Arrowhead Pharmaceuticals has started dosing patients in a Phase Ib AROHIF21001 clinical trial of ARO-HIF2 to treat clear cell renal cell carcinoma (ccRCC).

ARO-HIF2 is an experimental RNA interference (RNAi) therapeutic intended to inhibit the generation of HIF-2α, which is associated with tumour progression and metastasis in ccRCC.

The dose-finding Phase Ib trial will assess the safety of the drug candidate and establish the recommended Phase II dose in up to 18 patients with advanced ccRCC.

Secondary objectives of the trial include pharmacokinetics and preliminary efficacy, determined using Response Evaluation Criteria in Solid Tumors (RECIST).

Meanwhile, exploratory objectives are post-dose tumoural expression of HIF genes in response to treatment with ARO-HIF2 and change in Karnofsky Performance Status (KPS).

The study will also track tumour response and serum biomarkers of the drug candidate’s activity, as well as assess plasma and urine metabolites, among others.

The trial is expected to be completed in 2022.

Arrowhead Pharmaceuticals chief medical officer Javier San Martin said: “This Phase Ib study is designed to provide us with a robust readout on safety and dose response of ARO-HIF2, and may also deliver signals on preliminary efficacy in an advanced ccRCC patient population.

“We believe that HIF-2α is an attractive target for RNAi-based gene silencing and, more broadly, we are eager to achieve clinical validation for our tumour targeted TRiM-enabled RNAi therapeutics so we can address additional unmet needs in oncology.”
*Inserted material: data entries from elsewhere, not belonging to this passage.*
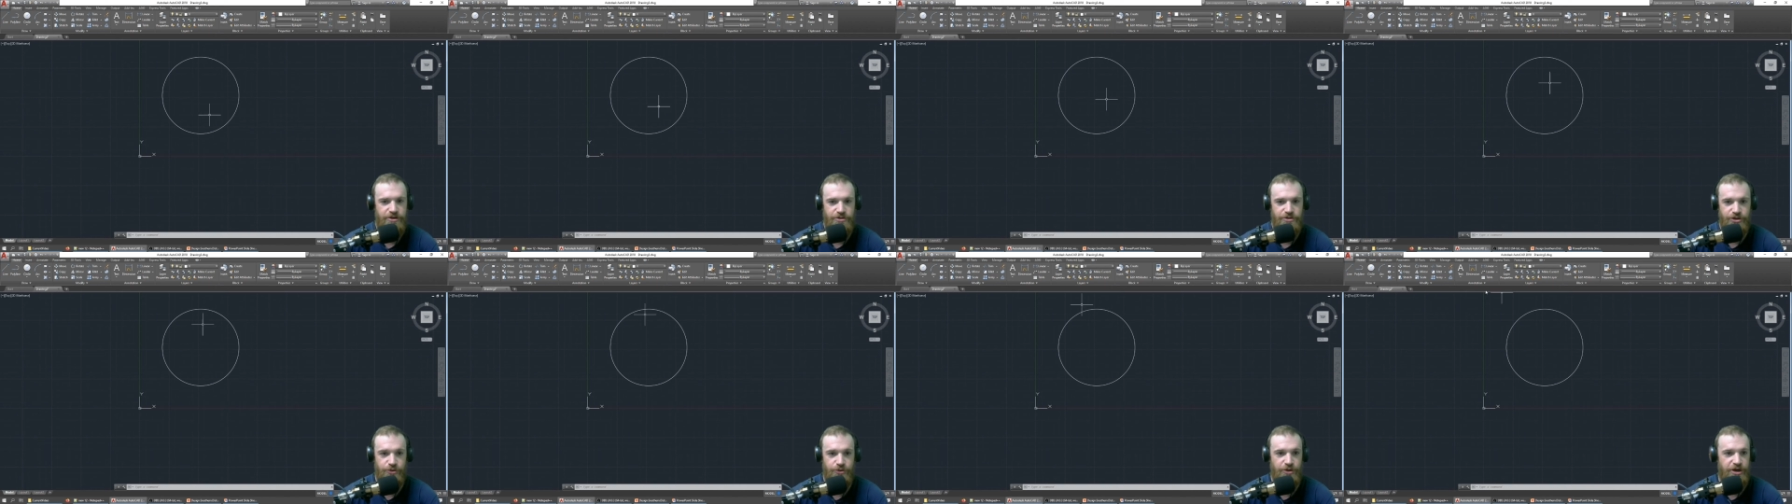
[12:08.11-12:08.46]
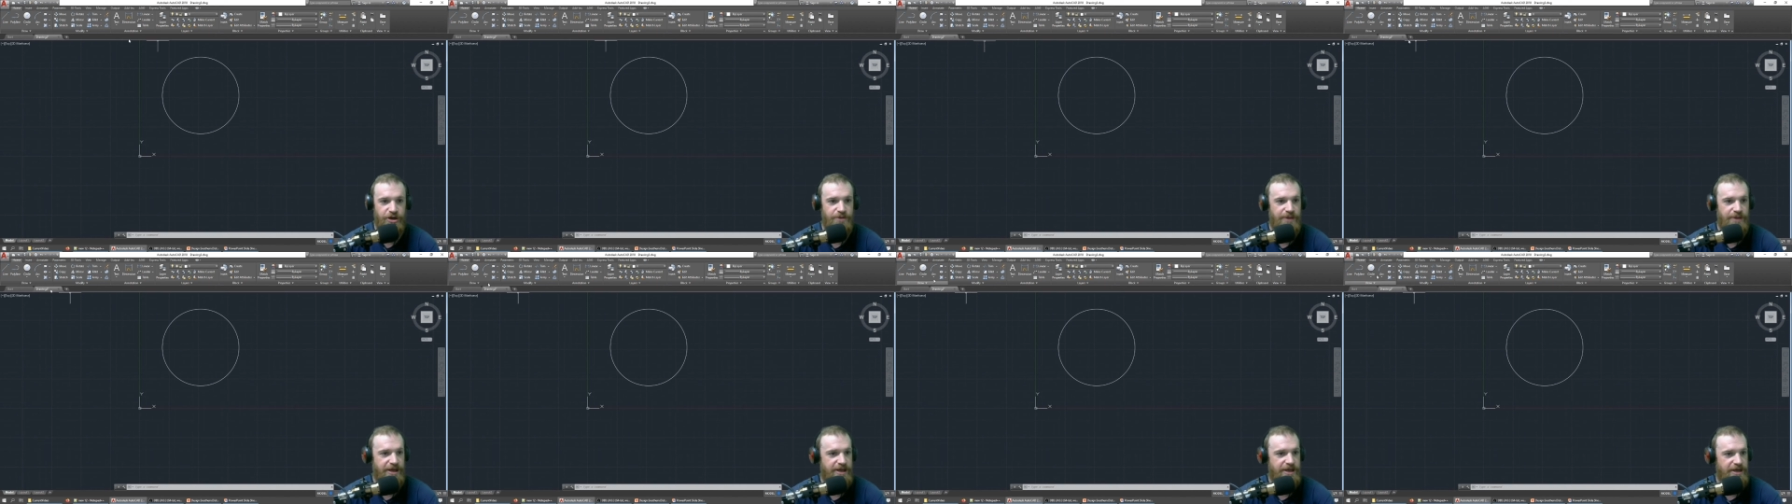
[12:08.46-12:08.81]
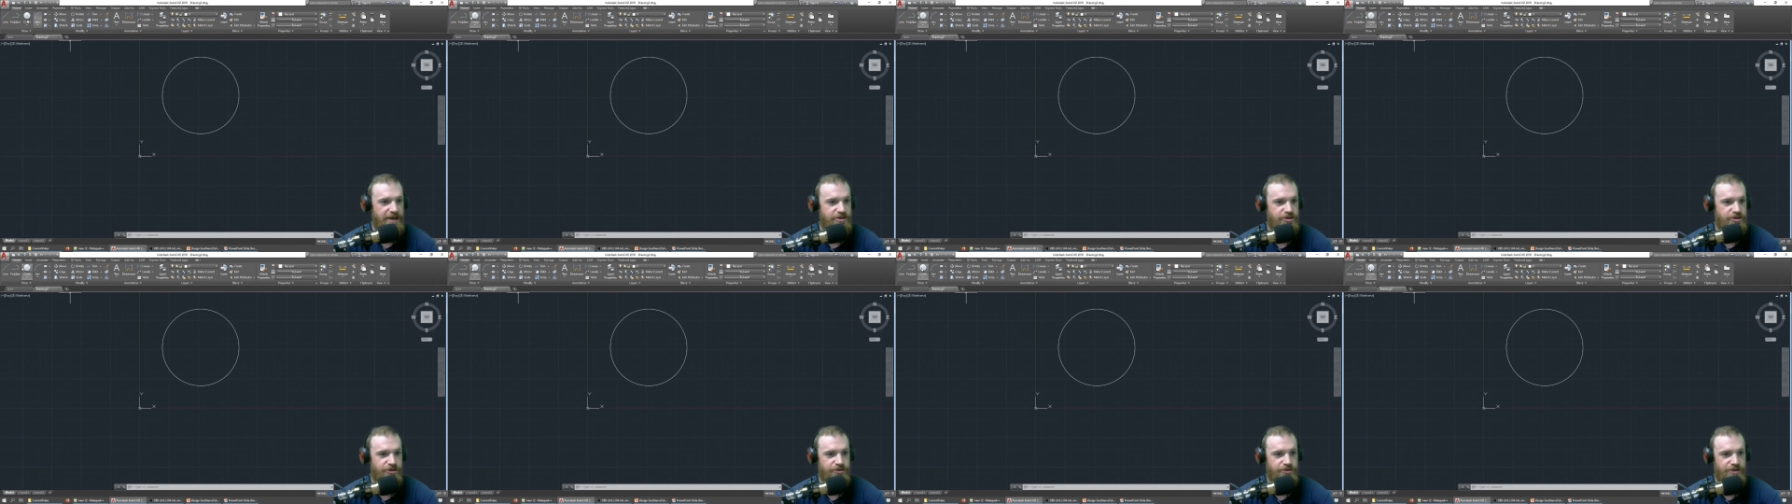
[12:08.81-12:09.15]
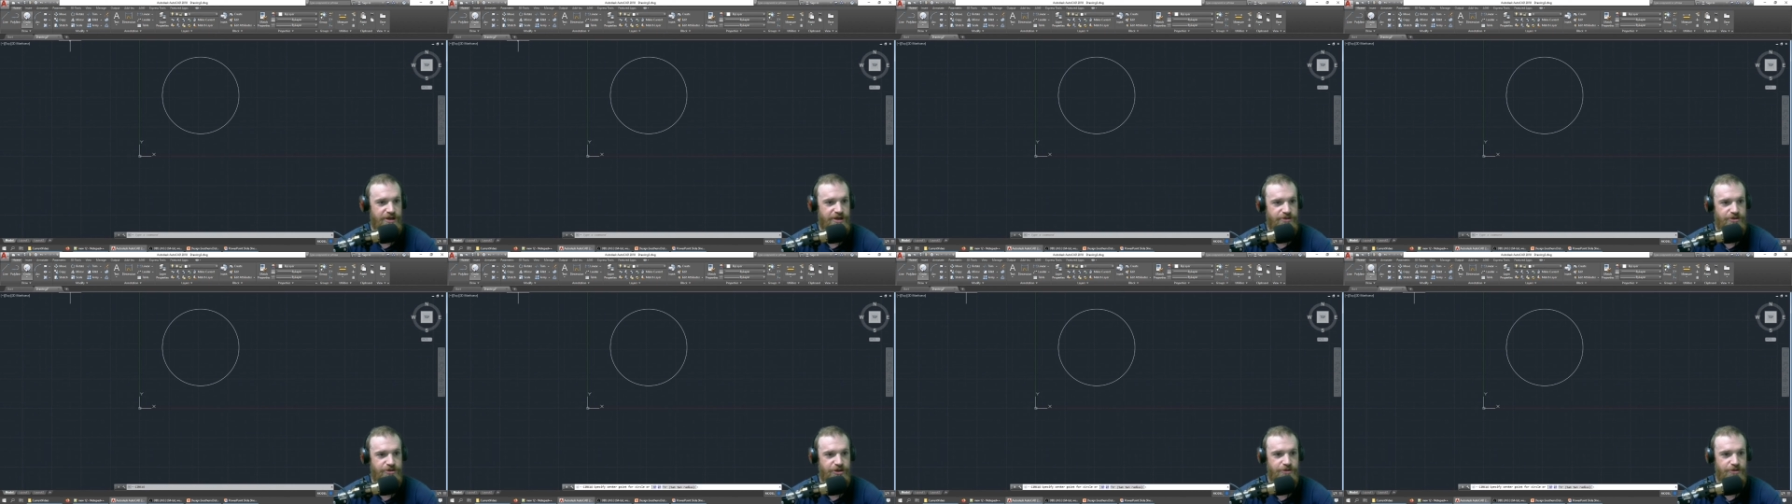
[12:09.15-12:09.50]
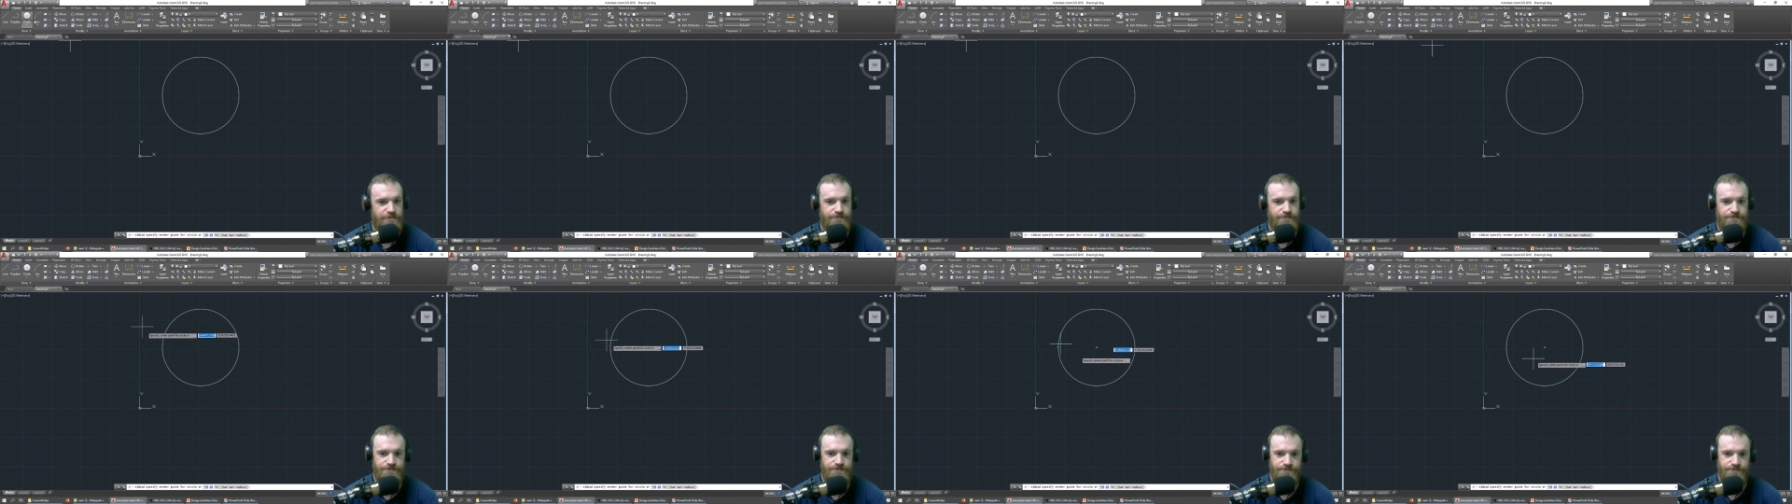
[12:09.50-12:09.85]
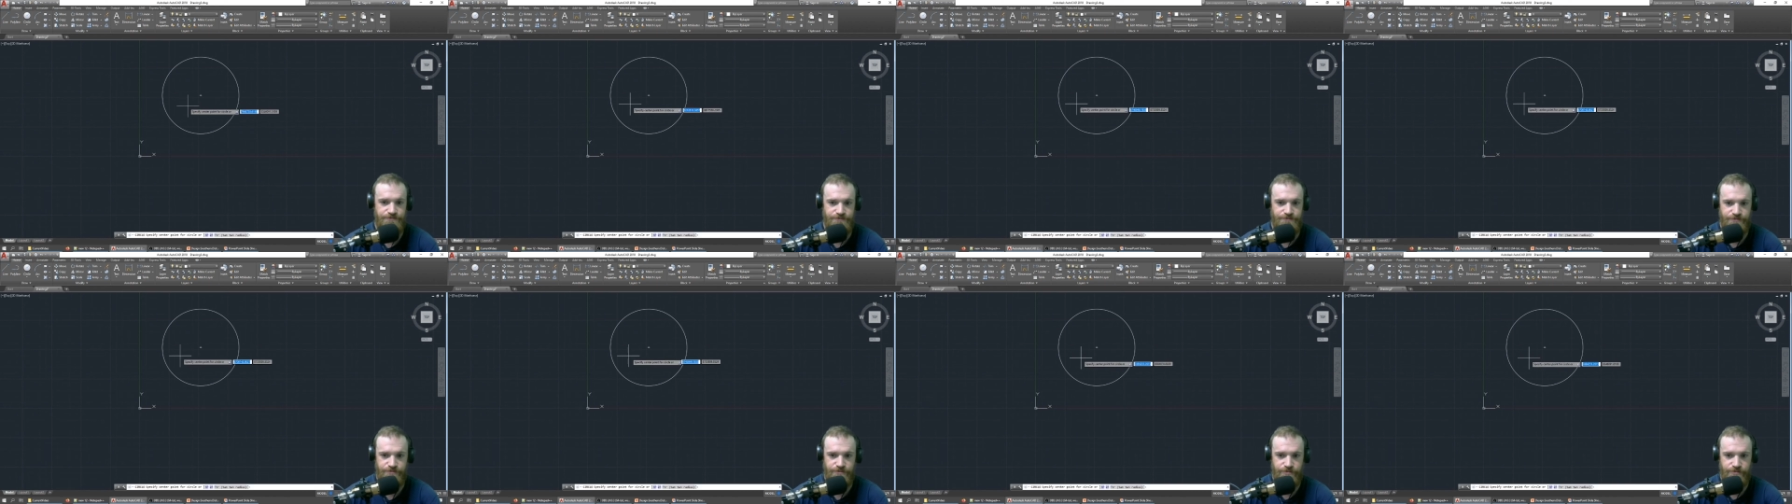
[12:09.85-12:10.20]
So we're going to make that circle now too.
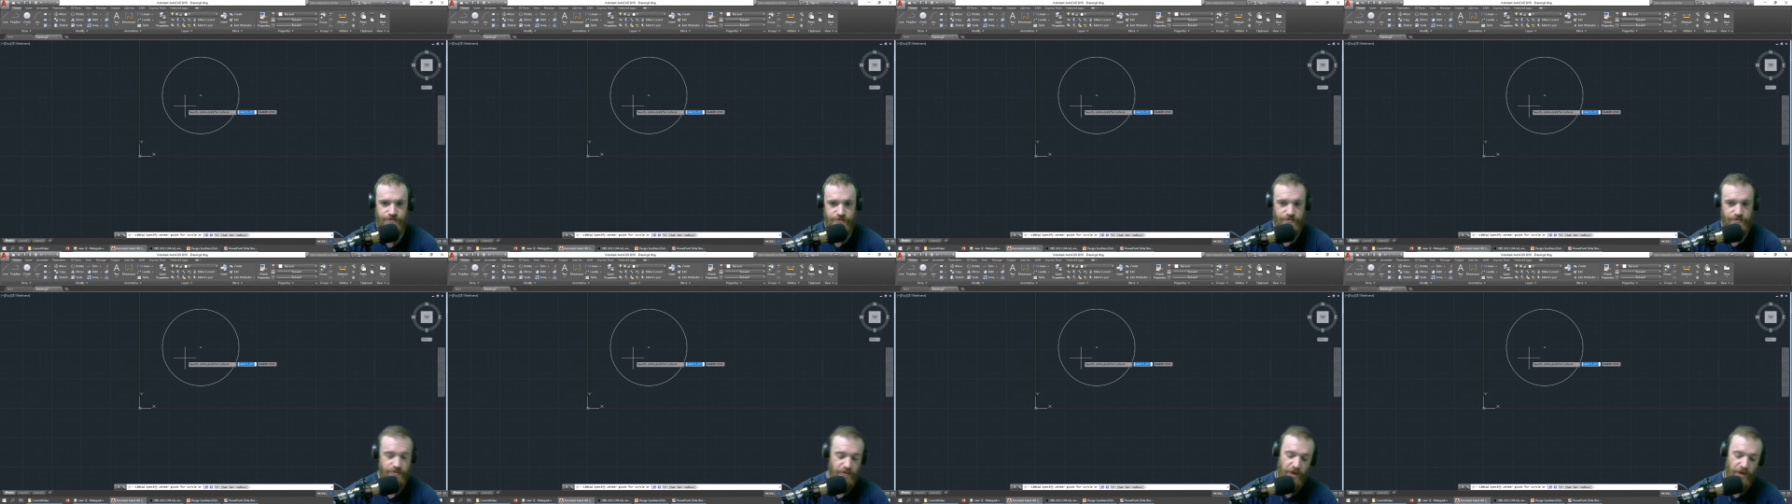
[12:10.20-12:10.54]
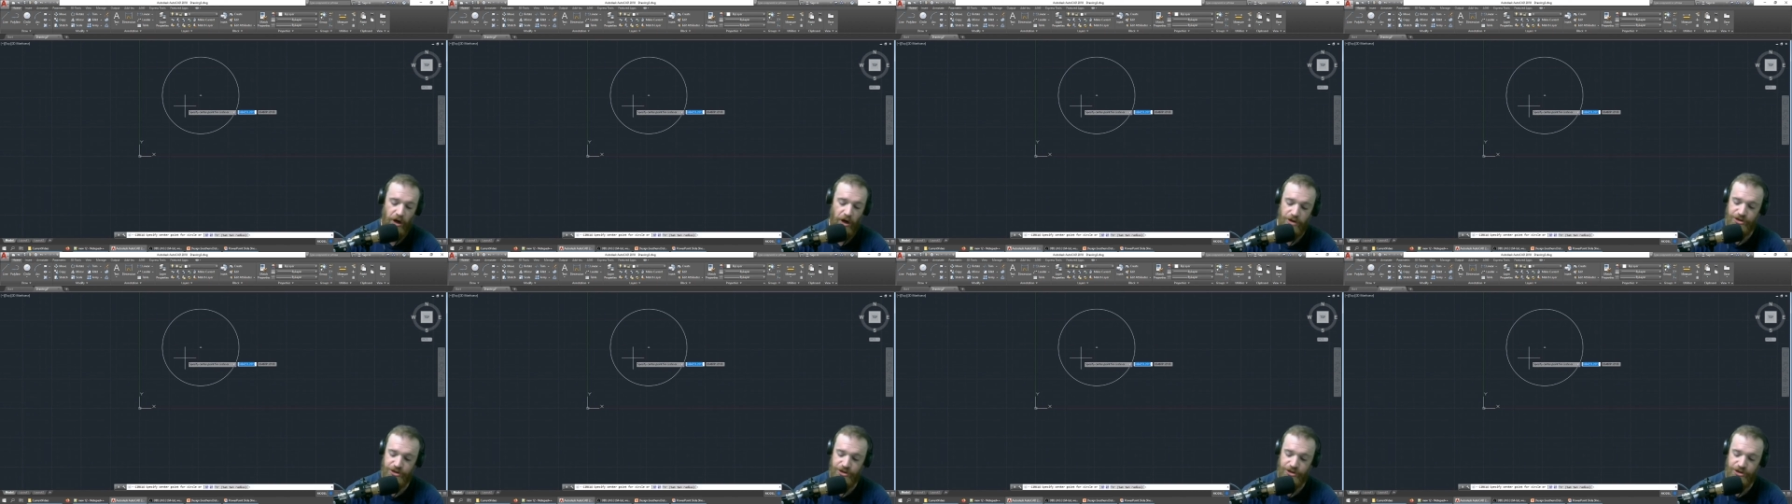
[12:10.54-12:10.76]
Our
In March this year, Arrowhead started dosing in a Phase I/II trial (AROHSD1001) of ARO-HSD for the treatment of patients suffering from alcohol and non-alcohol related liver diseases.

AROHSD1001 is designed to investigate the safety and efficacy of ARO-HSD in approximately 74 healthy participants with nonalcoholic steatohepatitis (NASH) or suspected NASH.